**EXERCISE INSTRUCTIONS**
Word-for-word reproduction, images excluded: copy every entry below.

+++++

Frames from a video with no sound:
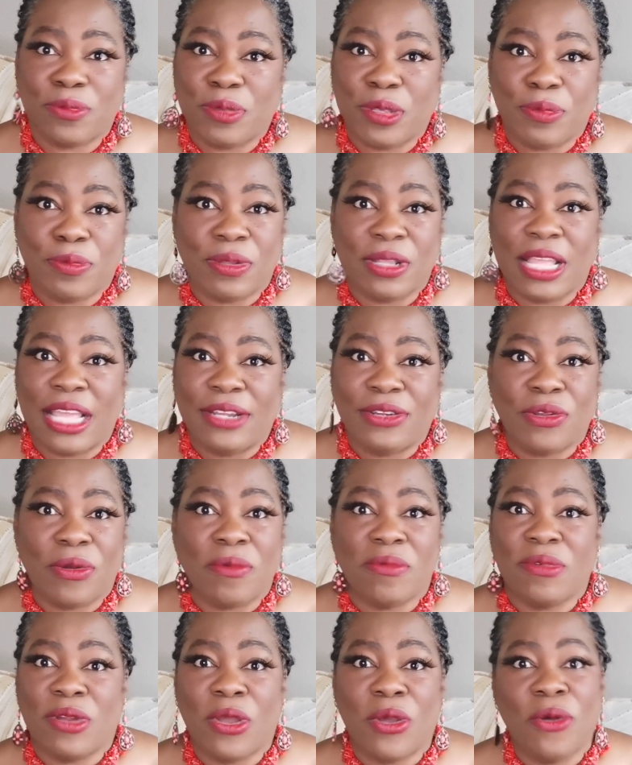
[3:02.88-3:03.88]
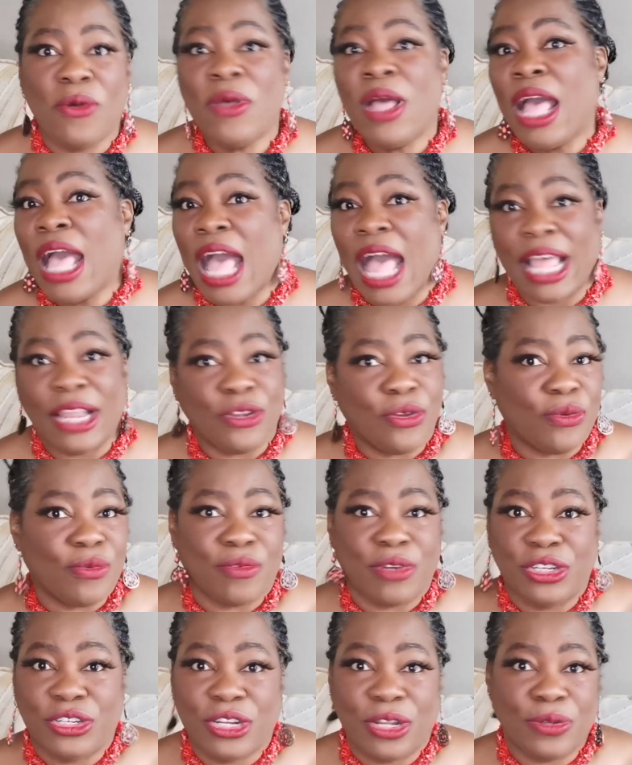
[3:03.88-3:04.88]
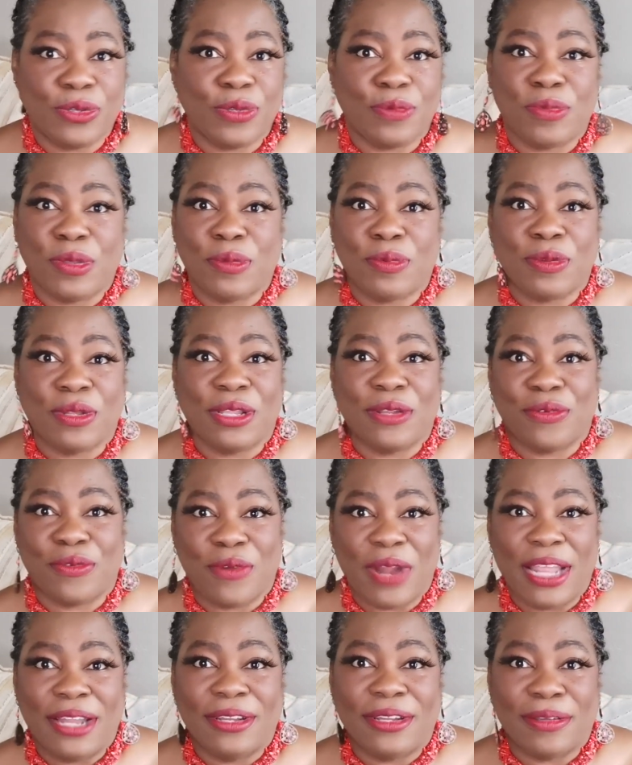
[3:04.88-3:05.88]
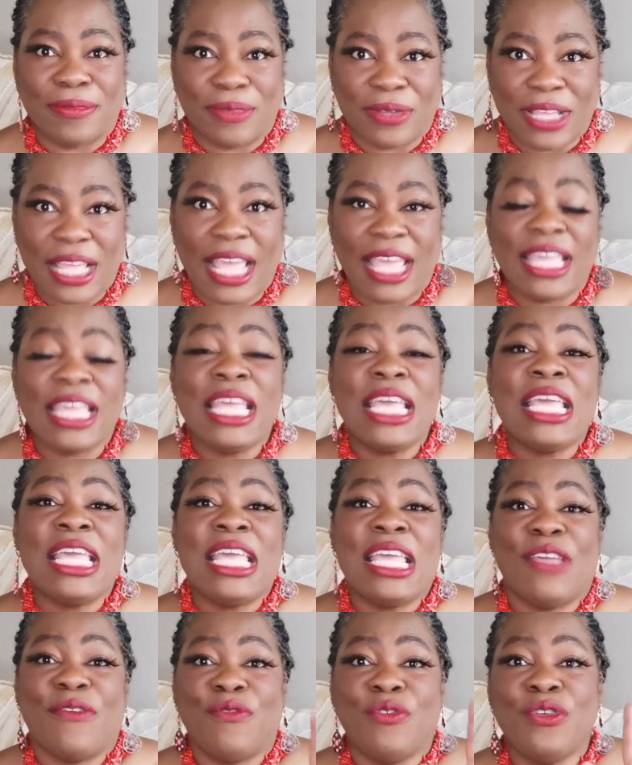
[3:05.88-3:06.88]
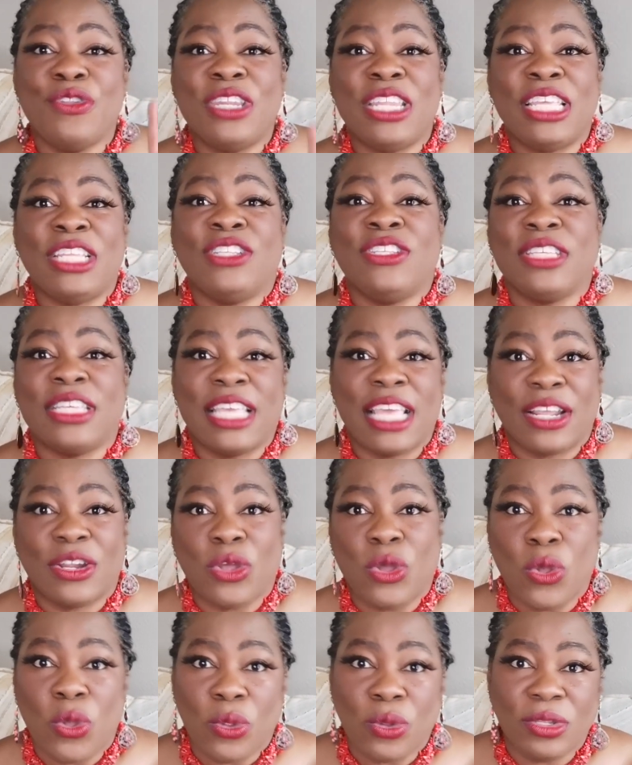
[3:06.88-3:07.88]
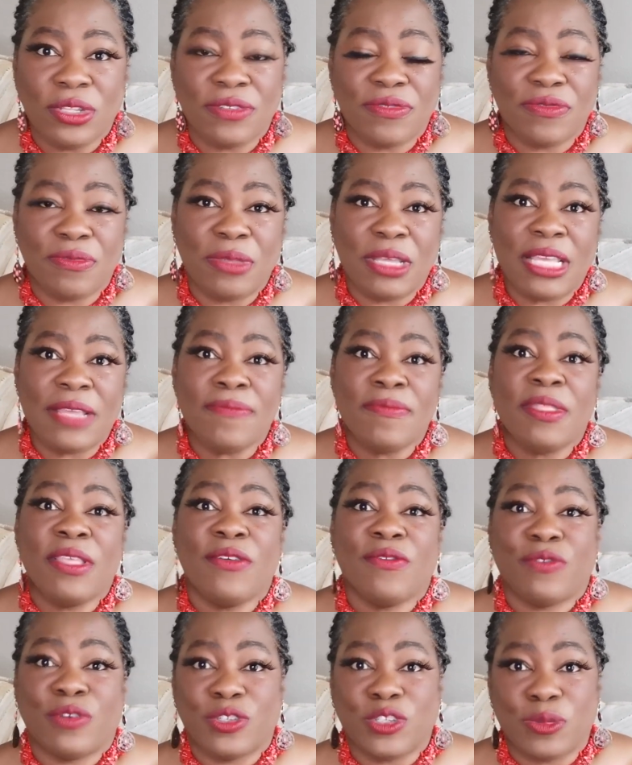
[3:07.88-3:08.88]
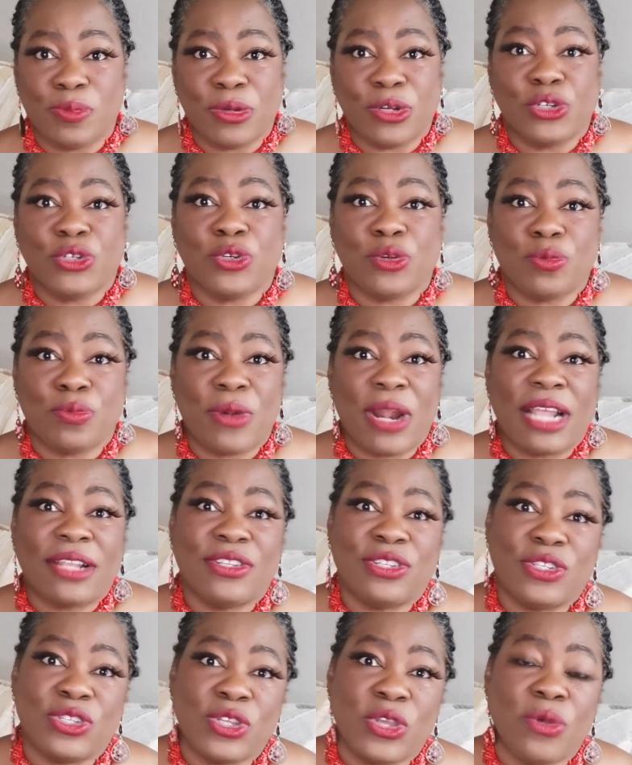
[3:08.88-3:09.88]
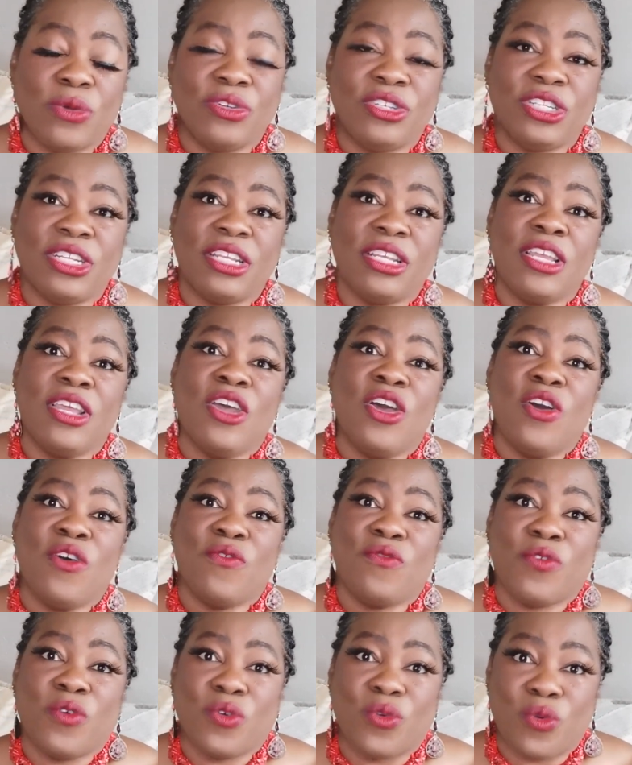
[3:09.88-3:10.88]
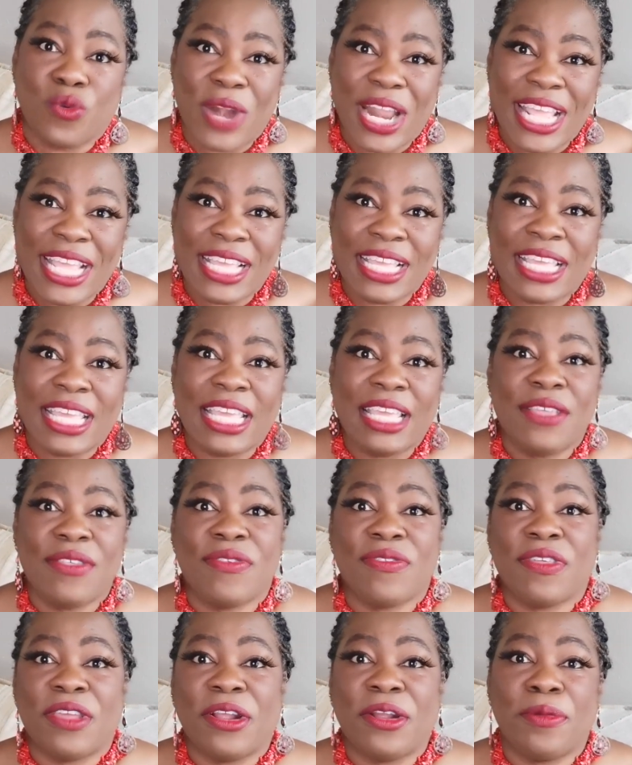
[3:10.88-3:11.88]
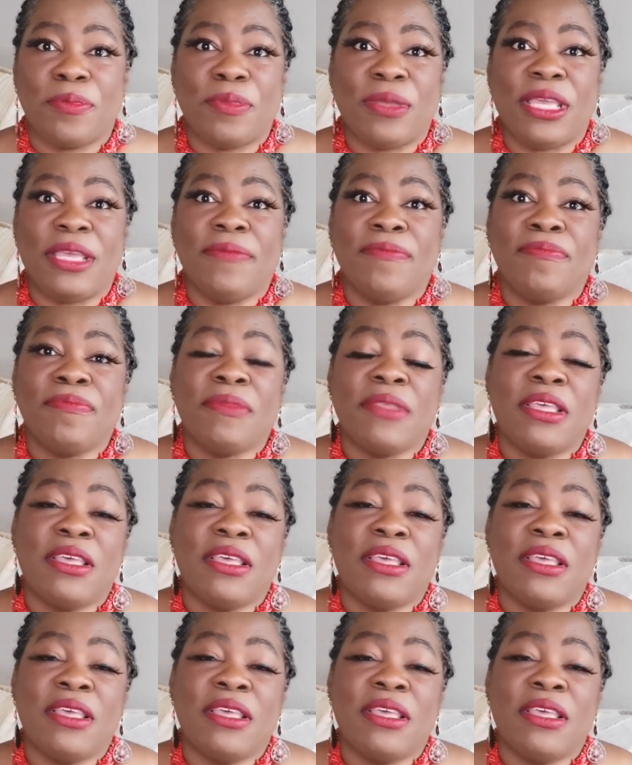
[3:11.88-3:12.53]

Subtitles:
to people I don't know. I don't reach out to people at random, okay? If you need to get a hold of me for spiritual practice coaching, for Reiki therapy,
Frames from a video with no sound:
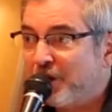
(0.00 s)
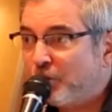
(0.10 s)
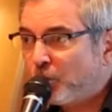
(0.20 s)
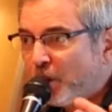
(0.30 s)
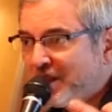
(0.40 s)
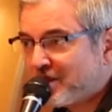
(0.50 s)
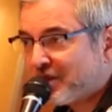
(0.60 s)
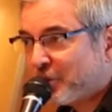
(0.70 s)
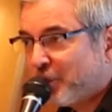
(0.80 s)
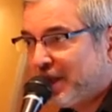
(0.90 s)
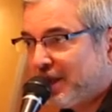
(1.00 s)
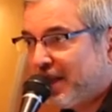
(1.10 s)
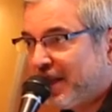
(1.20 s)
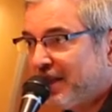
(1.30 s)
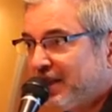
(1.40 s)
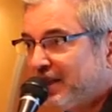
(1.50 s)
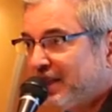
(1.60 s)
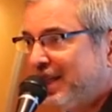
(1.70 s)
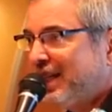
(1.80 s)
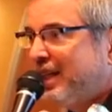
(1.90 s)
but what is it really?
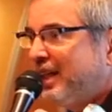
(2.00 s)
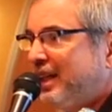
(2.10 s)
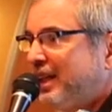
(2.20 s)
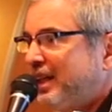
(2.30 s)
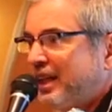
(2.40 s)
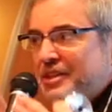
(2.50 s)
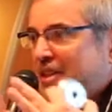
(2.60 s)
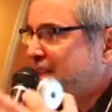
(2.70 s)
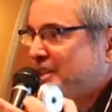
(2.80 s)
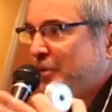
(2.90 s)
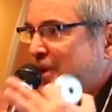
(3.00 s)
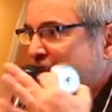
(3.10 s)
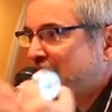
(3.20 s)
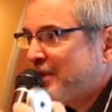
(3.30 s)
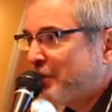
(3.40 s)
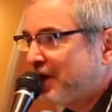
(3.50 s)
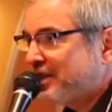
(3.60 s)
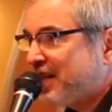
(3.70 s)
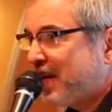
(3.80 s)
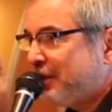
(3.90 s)
It's easy. We sing them all
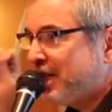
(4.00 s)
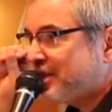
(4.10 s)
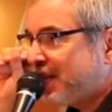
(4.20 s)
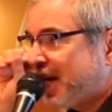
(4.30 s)
the time. It's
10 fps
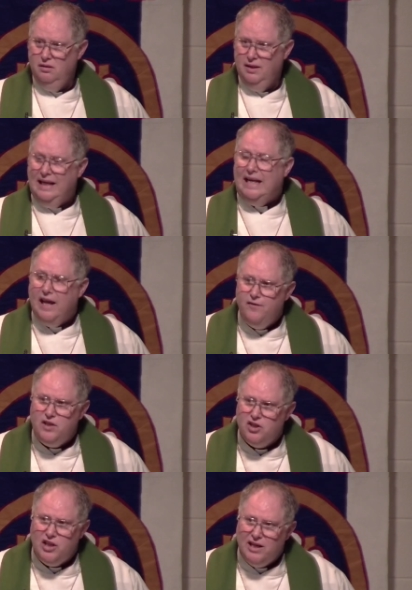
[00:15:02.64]
And He gives
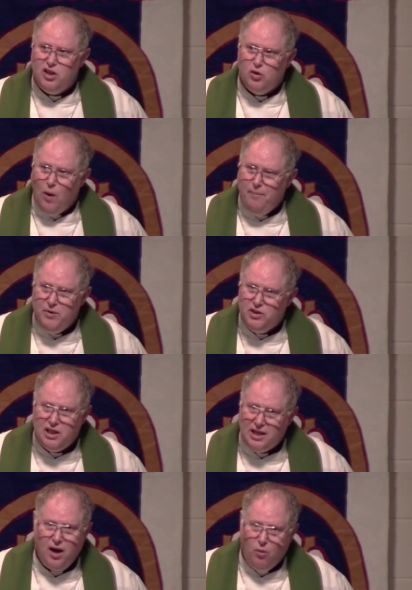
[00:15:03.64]
us these as weapons to
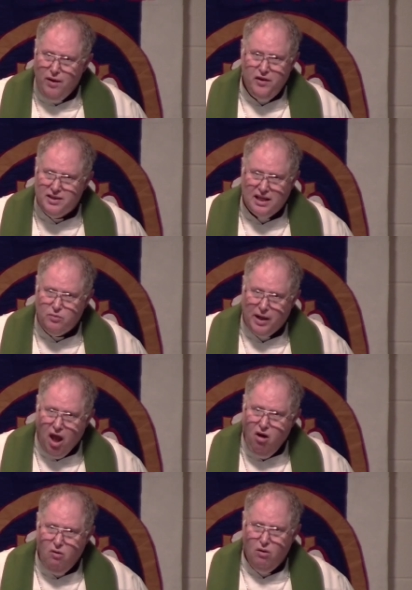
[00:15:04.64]
take with us as we go.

+++++

**RESULT OF THIS EXERCISE**
Frames from a video with no sound:
[3:02.88-3:03.88]
[3:03.88-3:04.88]
[3:04.88-3:05.88]
[3:05.88-3:06.88]
[3:06.88-3:07.88]
[3:07.88-3:08.88]
[3:08.88-3:09.88]
[3:09.88-3:10.88]
[3:10.88-3:11.88]
[3:11.88-3:12.53]

Subtitles:
to people I don't know. I don't reach out to people at random, okay? If you need to get a hold of me for spiritual practice coaching, for Reiki therapy,
Frames from a video with no sound:
(0.00 s)
(0.10 s)
(0.20 s)
(0.30 s)
(0.40 s)
(0.50 s)
(0.60 s)
(0.70 s)
(0.80 s)
(0.90 s)
(1.00 s)
(1.10 s)
(1.20 s)
(1.30 s)
(1.40 s)
(1.50 s)
(1.60 s)
(1.70 s)
(1.80 s)
(1.90 s)
but what is it really?
(2.00 s)
(2.10 s)
(2.20 s)
(2.30 s)
(2.40 s)
(2.50 s)
(2.60 s)
(2.70 s)
(2.80 s)
(2.90 s)
(3.00 s)
(3.10 s)
(3.20 s)
(3.30 s)
(3.40 s)
(3.50 s)
(3.60 s)
(3.70 s)
(3.80 s)
(3.90 s)
It's easy. We sing them all
(4.00 s)
(4.10 s)
(4.20 s)
(4.30 s)
the time. It's
10 fps
[00:15:02.64]
And He gives
[00:15:03.64]
us these as weapons to
[00:15:04.64]
take with us as we go.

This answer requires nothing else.